#### [The input]
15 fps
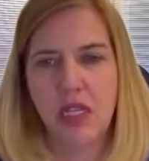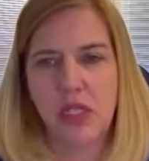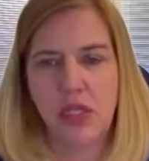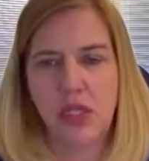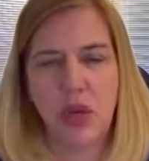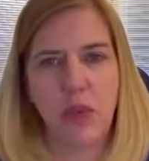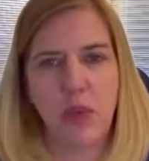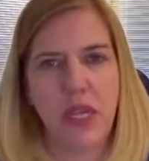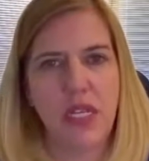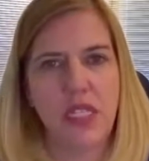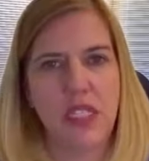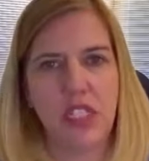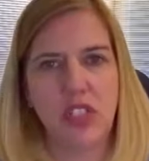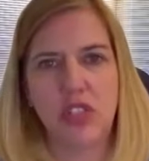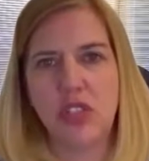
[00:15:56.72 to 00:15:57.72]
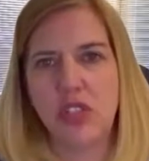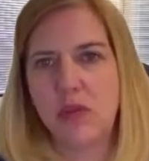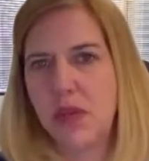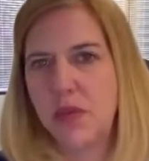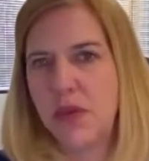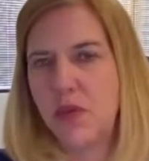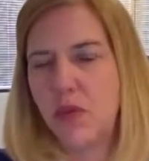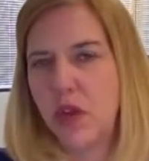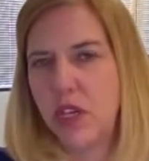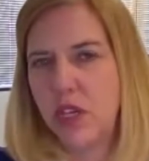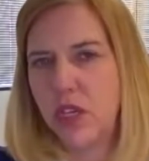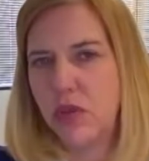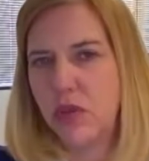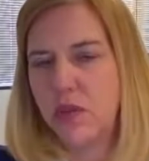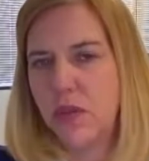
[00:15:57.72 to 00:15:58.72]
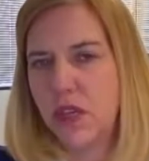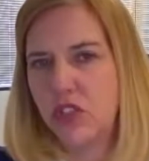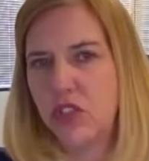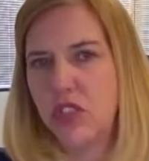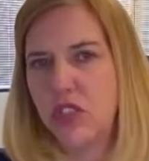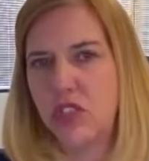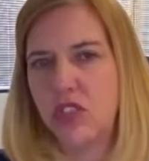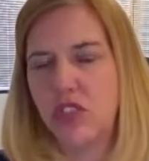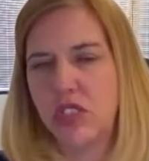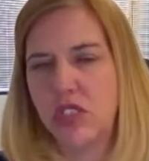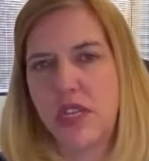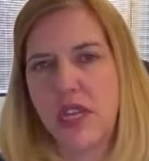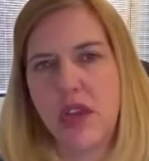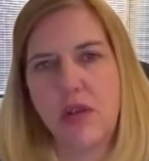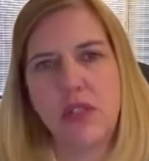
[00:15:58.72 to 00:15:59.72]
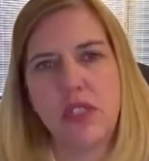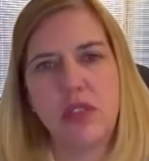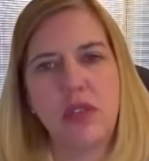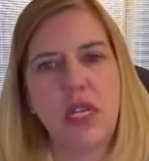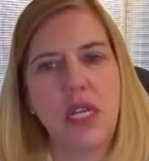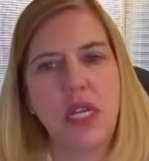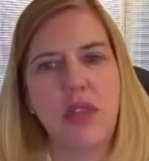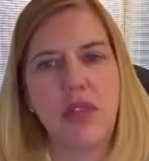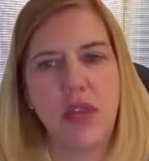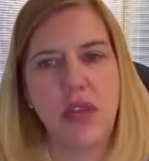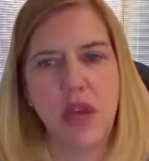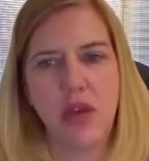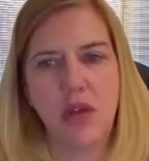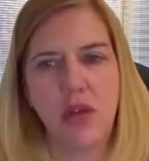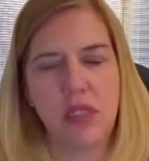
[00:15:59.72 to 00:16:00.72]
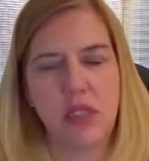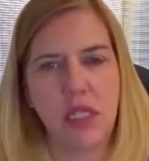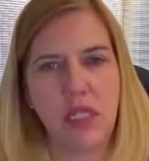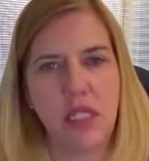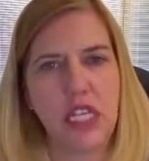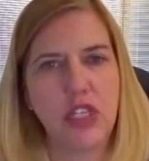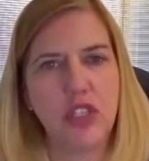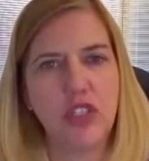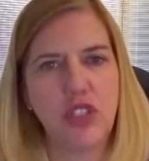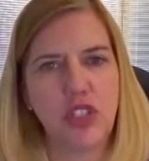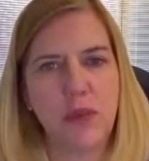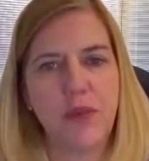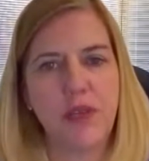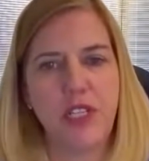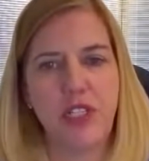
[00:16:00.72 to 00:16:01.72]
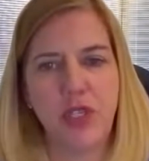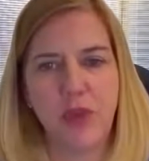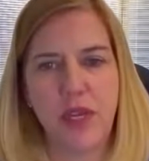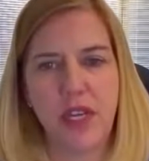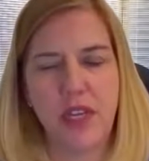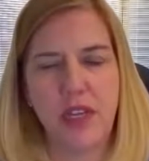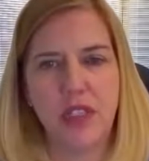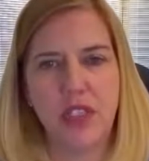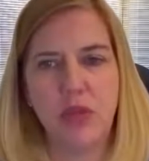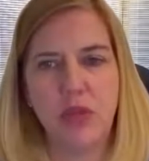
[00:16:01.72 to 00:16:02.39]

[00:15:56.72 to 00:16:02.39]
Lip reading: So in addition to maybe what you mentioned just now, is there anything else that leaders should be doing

#### [Action item]
Take the line containing "[00:15:58.72 to 00:15:59.72]" as the first and the last line of the records as the end. Print every line in that span exactly, leaving out pictures.

#### [Result]
[00:15:58.72 to 00:15:59.72]
[00:15:59.72 to 00:16:00.72]
[00:16:00.72 to 00:16:01.72]
[00:16:01.72 to 00:16:02.39]

[00:15:56.72 to 00:16:02.39]
Lip reading: So in addition to maybe what you mentioned just now, is there anything else that leaders should be doing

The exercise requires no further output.